WHAT TO PRODUCE » Please reproduce all the data exactly as written and omit the pictures.

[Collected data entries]
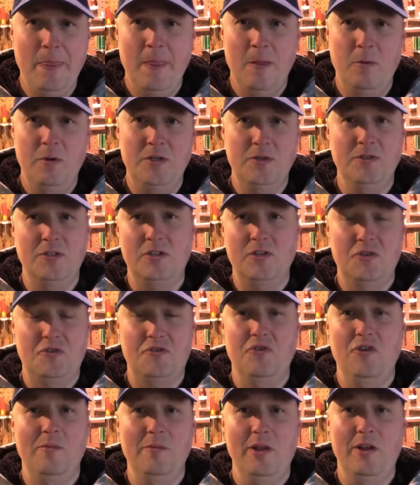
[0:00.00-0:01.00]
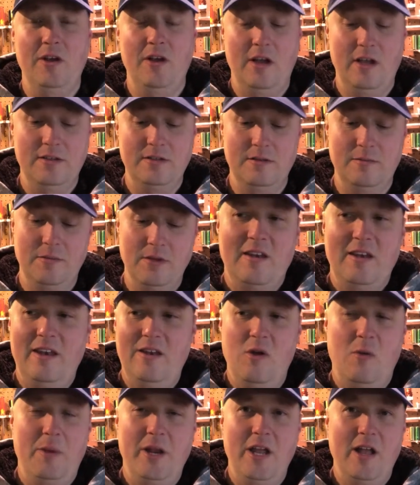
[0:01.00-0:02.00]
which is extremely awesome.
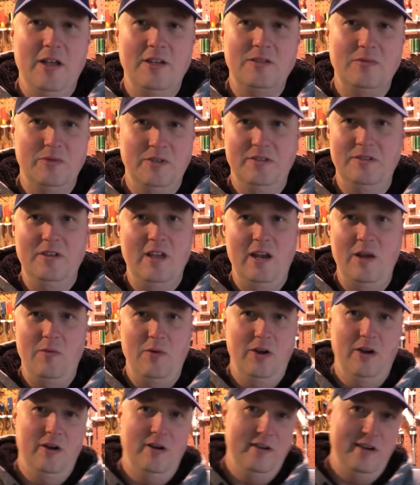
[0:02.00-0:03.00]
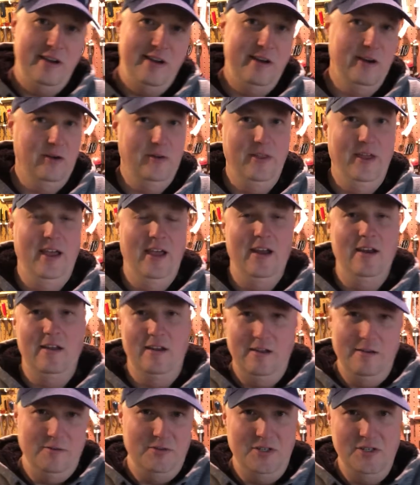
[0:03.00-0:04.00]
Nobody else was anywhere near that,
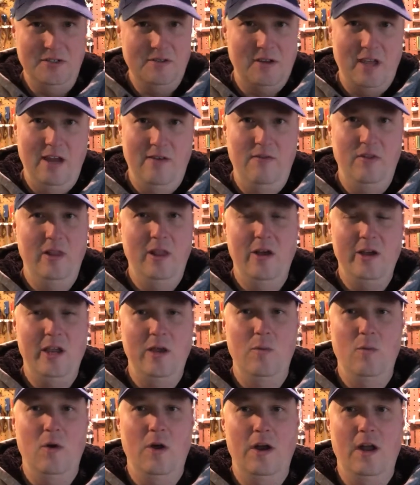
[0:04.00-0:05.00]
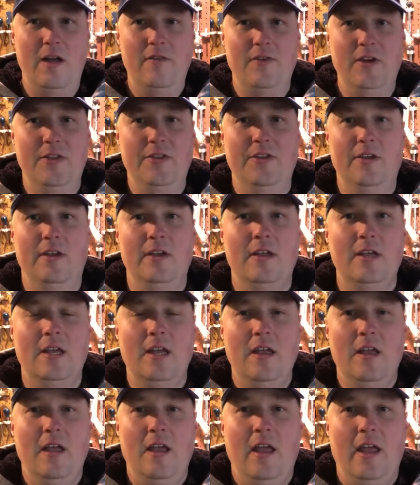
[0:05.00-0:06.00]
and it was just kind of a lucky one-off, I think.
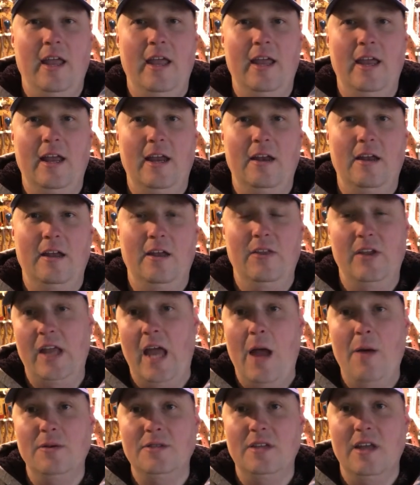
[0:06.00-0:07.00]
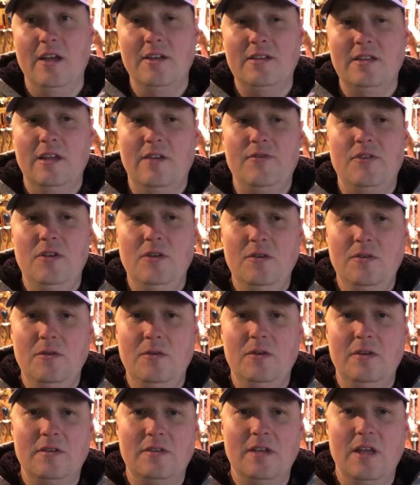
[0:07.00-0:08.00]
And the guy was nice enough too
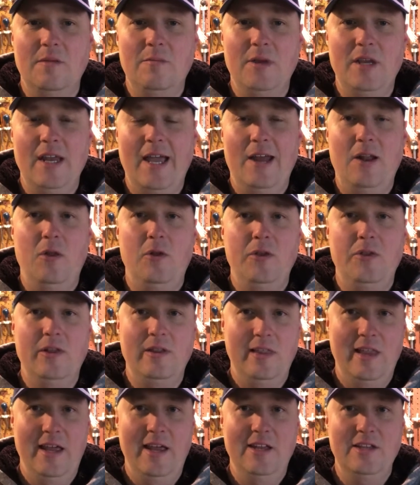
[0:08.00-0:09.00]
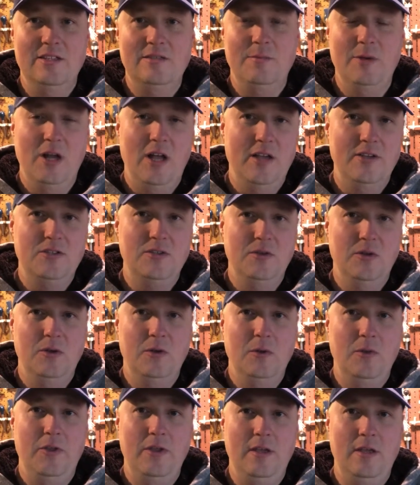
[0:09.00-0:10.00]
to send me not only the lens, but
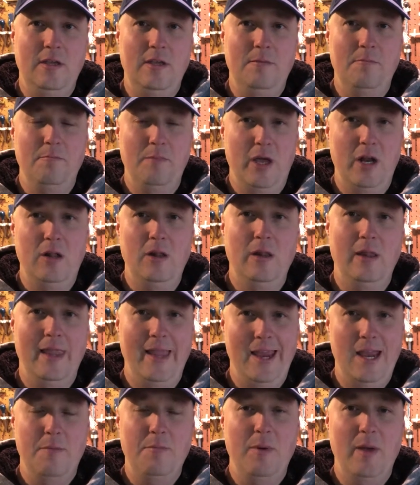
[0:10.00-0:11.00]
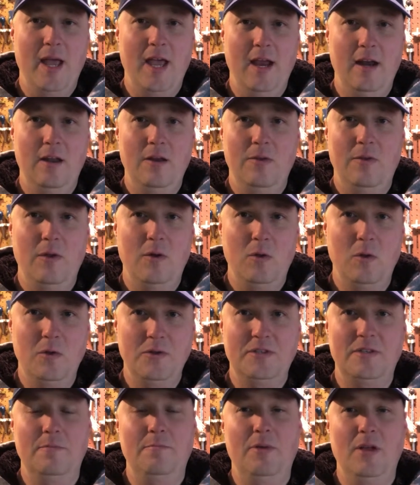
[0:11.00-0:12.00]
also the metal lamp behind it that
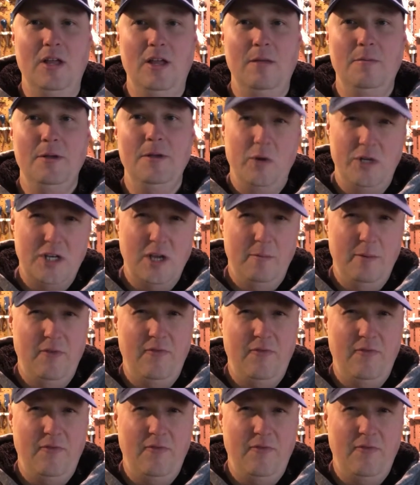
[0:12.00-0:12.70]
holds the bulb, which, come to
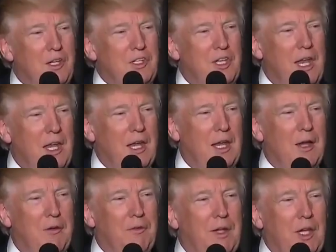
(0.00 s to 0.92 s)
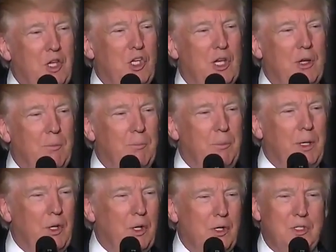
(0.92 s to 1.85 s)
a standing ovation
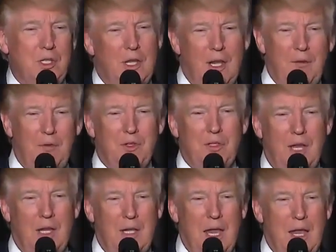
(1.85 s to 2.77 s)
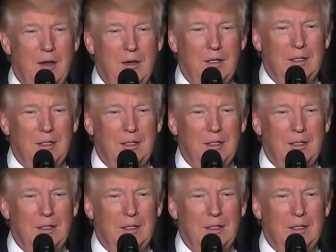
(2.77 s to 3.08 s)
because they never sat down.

SOLUTION BELOW »
[0:00.00-0:01.00]
[0:01.00-0:02.00]
which is extremely awesome.
[0:02.00-0:03.00]
[0:03.00-0:04.00]
Nobody else was anywhere near that,
[0:04.00-0:05.00]
[0:05.00-0:06.00]
and it was just kind of a lucky one-off, I think.
[0:06.00-0:07.00]
[0:07.00-0:08.00]
And the guy was nice enough too
[0:08.00-0:09.00]
[0:09.00-0:10.00]
to send me not only the lens, but
[0:10.00-0:11.00]
[0:11.00-0:12.00]
also the metal lamp behind it that
[0:12.00-0:12.70]
holds the bulb, which, come to
(0.00 s to 0.92 s)
(0.92 s to 1.85 s)
a standing ovation
(1.85 s to 2.77 s)
(2.77 s to 3.08 s)
because they never sat down.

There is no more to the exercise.